### TASK INPUTS
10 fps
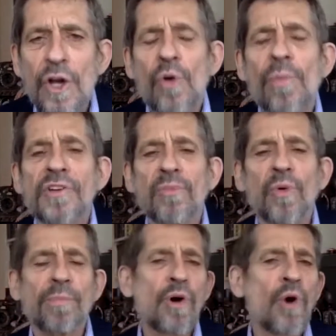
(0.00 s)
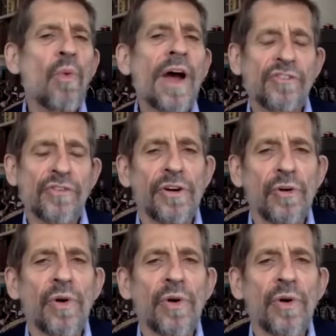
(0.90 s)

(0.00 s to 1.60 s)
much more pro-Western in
######
### TASK INPUTS
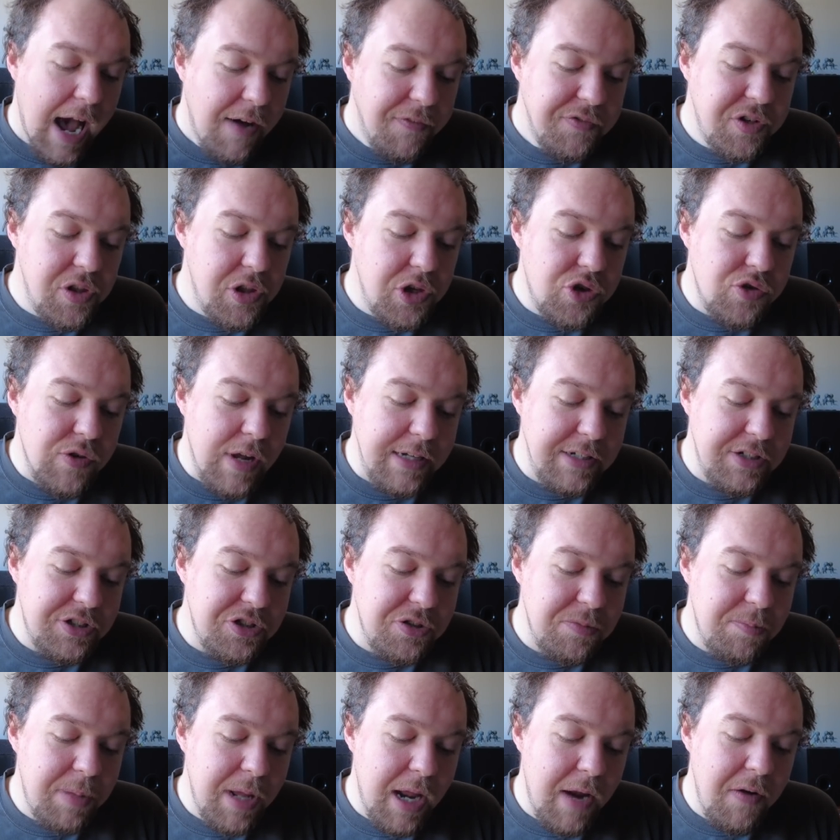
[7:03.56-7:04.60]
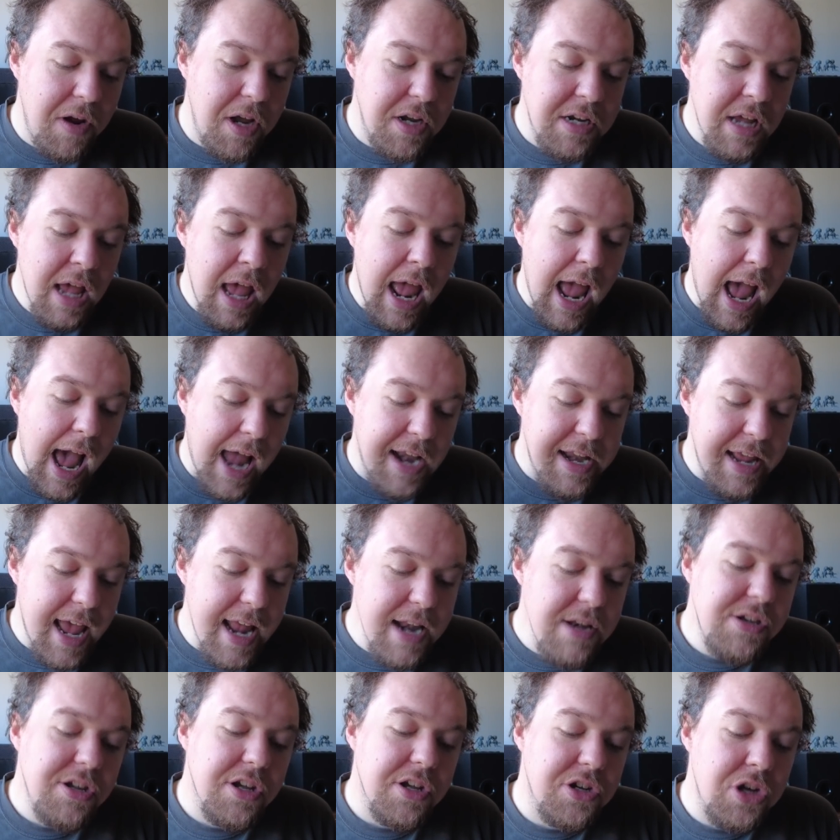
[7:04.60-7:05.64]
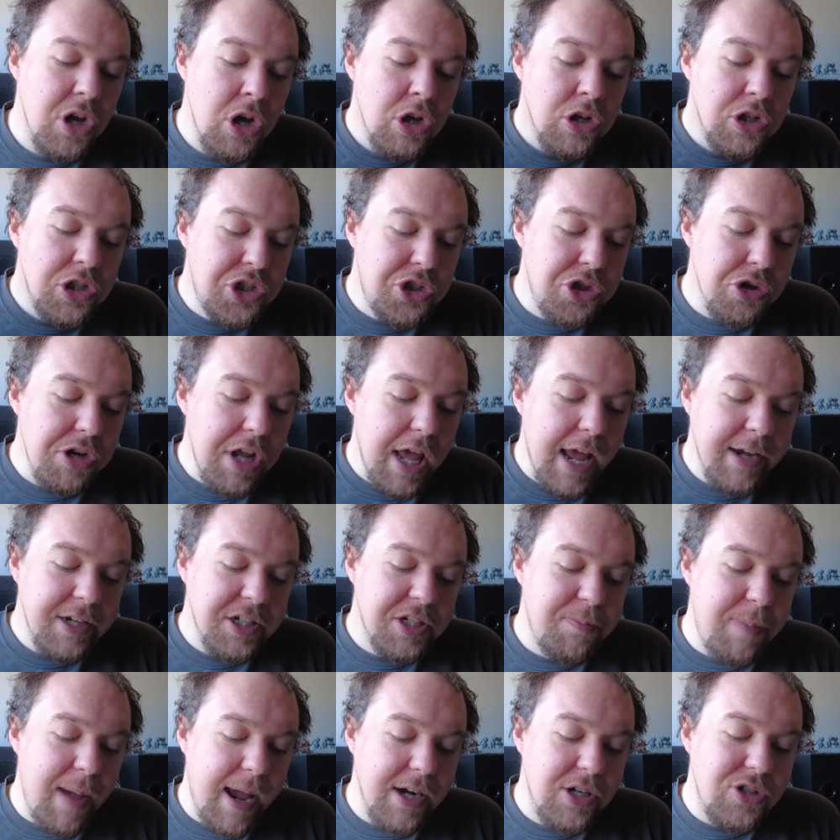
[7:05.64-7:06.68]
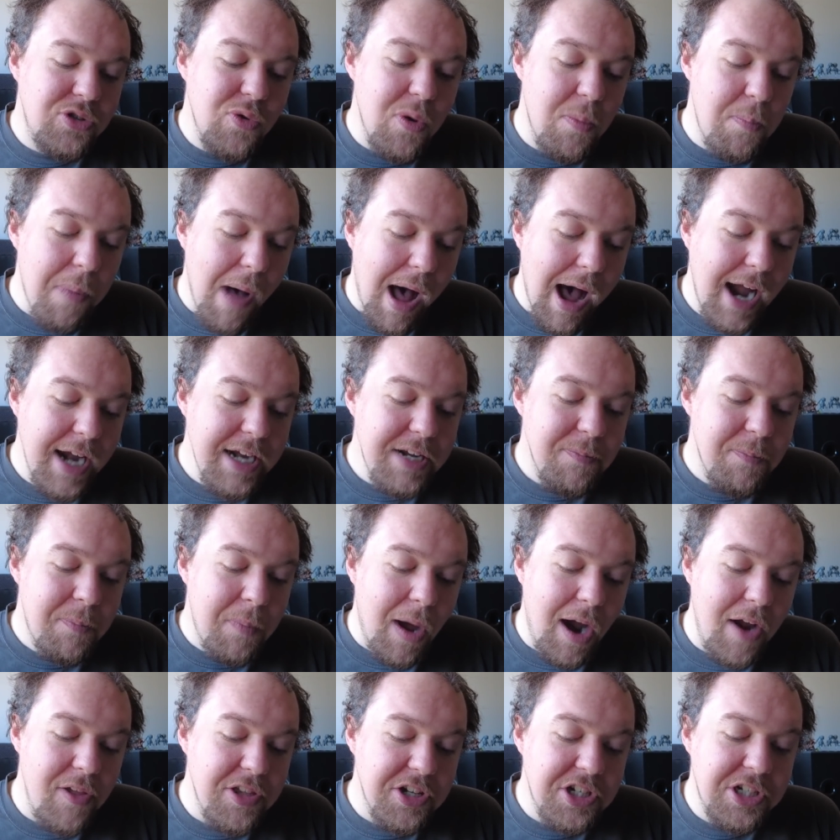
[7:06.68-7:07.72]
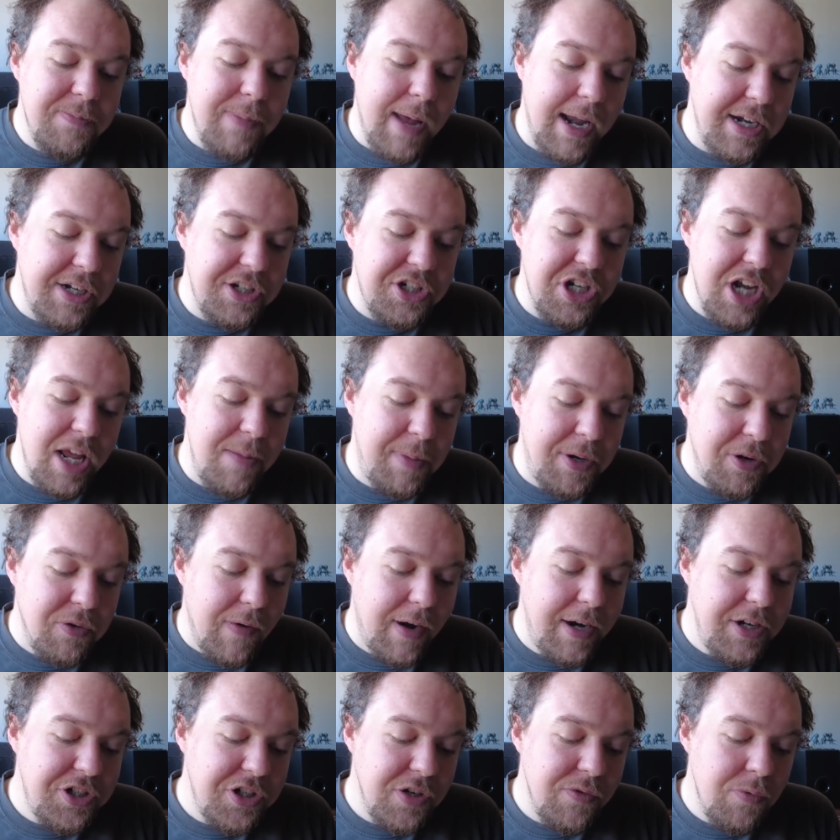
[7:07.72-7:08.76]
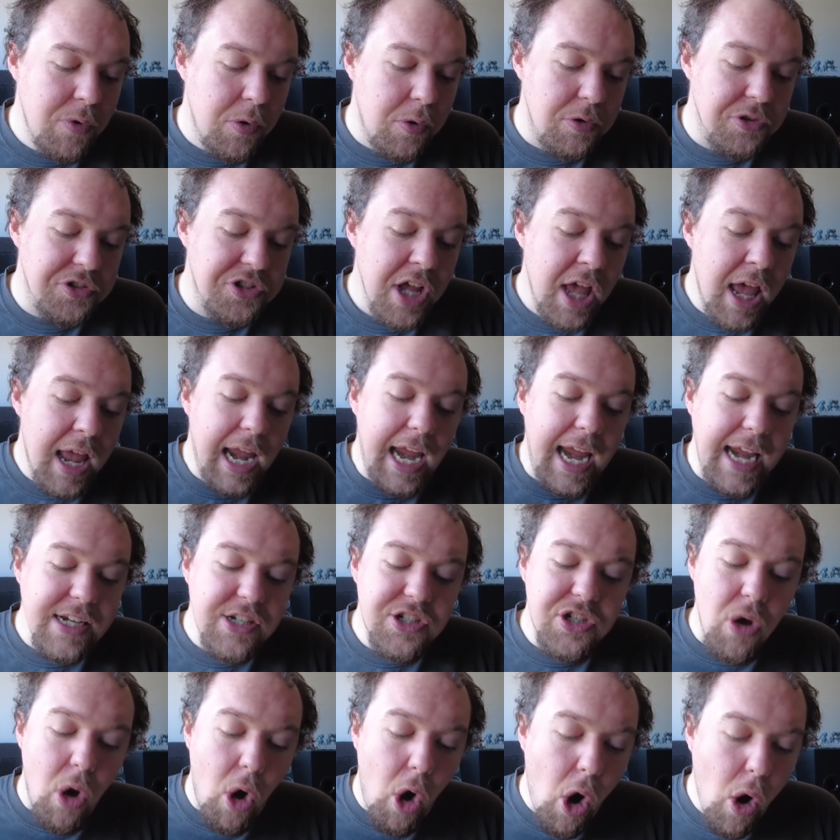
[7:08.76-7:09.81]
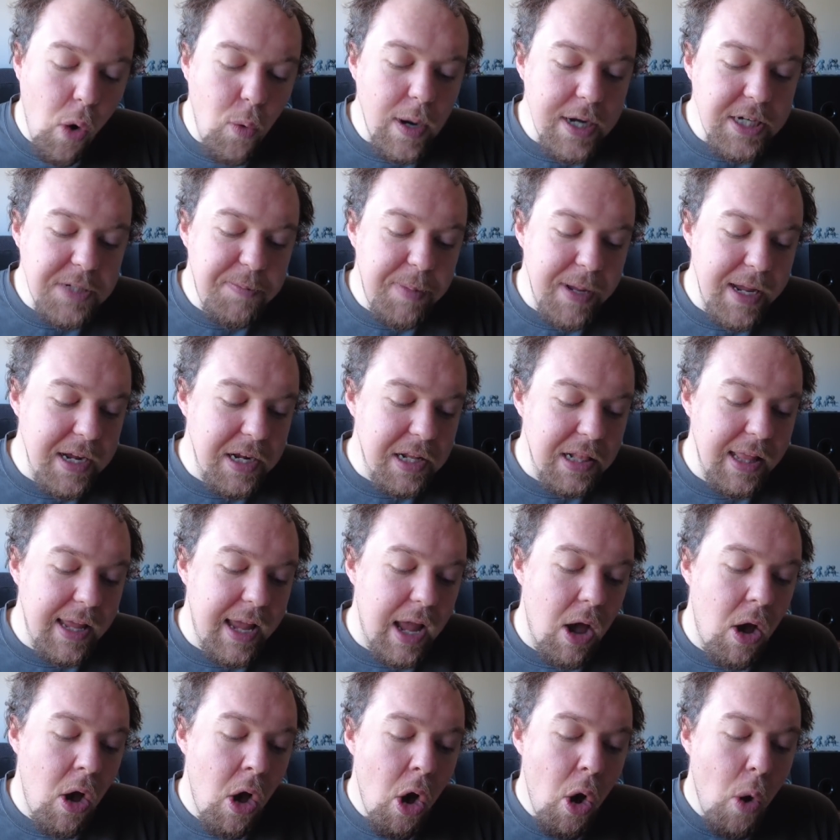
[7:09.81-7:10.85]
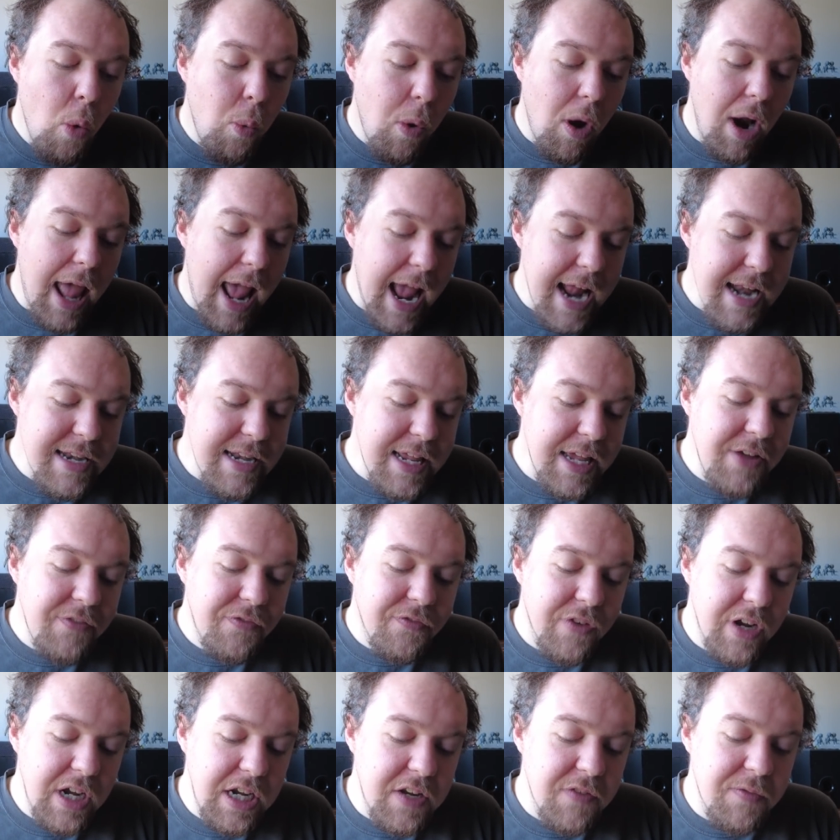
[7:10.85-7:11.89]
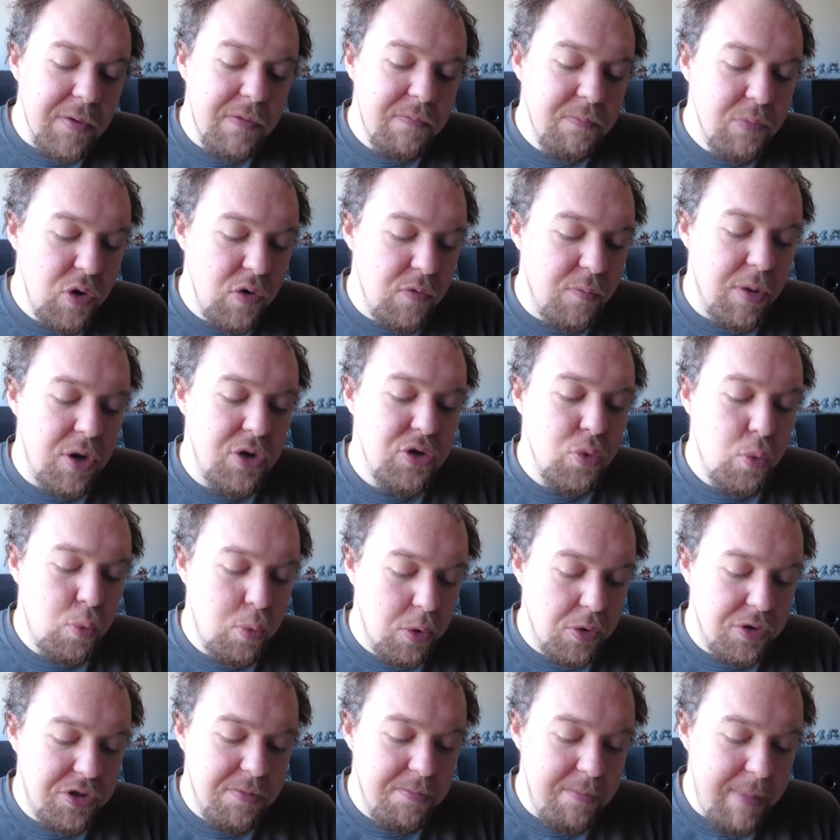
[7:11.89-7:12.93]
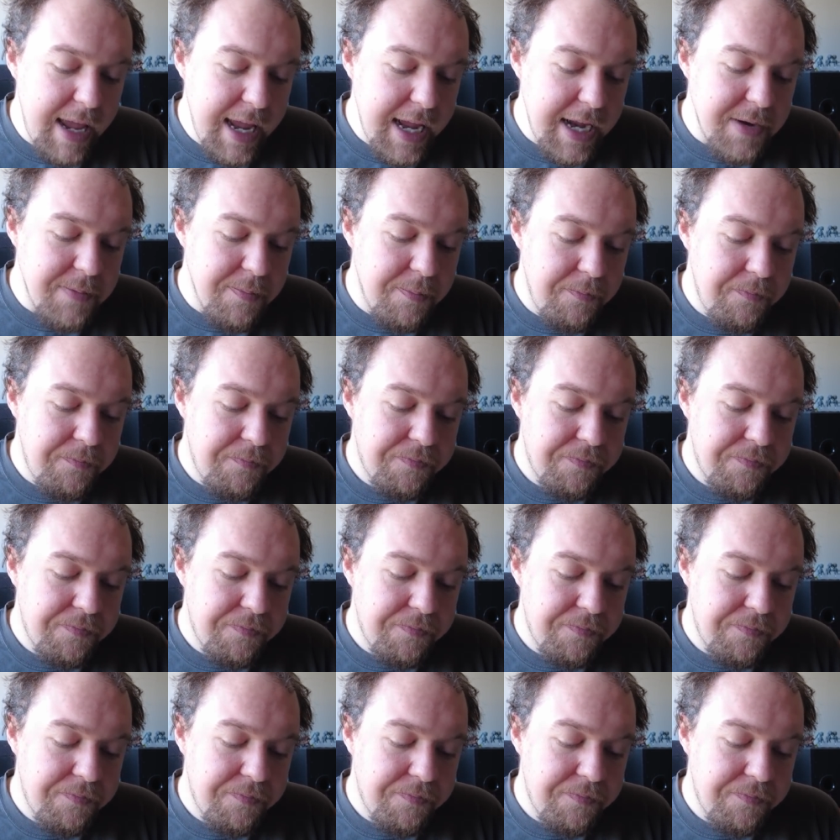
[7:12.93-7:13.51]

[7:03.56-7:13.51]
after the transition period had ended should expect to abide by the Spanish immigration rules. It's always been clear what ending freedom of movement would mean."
######
**TASK TO COMPLETE:** Give again, exactly as written above, every line from the one holding "[7:05.64-7:06.68]" to the one holding "[7:12.93-7:13.51]", with both ends kept and the pictures left out.

**OUTPUT BELOW:**
[7:05.64-7:06.68]
[7:06.68-7:07.72]
[7:07.72-7:08.76]
[7:08.76-7:09.81]
[7:09.81-7:10.85]
[7:10.85-7:11.89]
[7:11.89-7:12.93]
[7:12.93-7:13.51]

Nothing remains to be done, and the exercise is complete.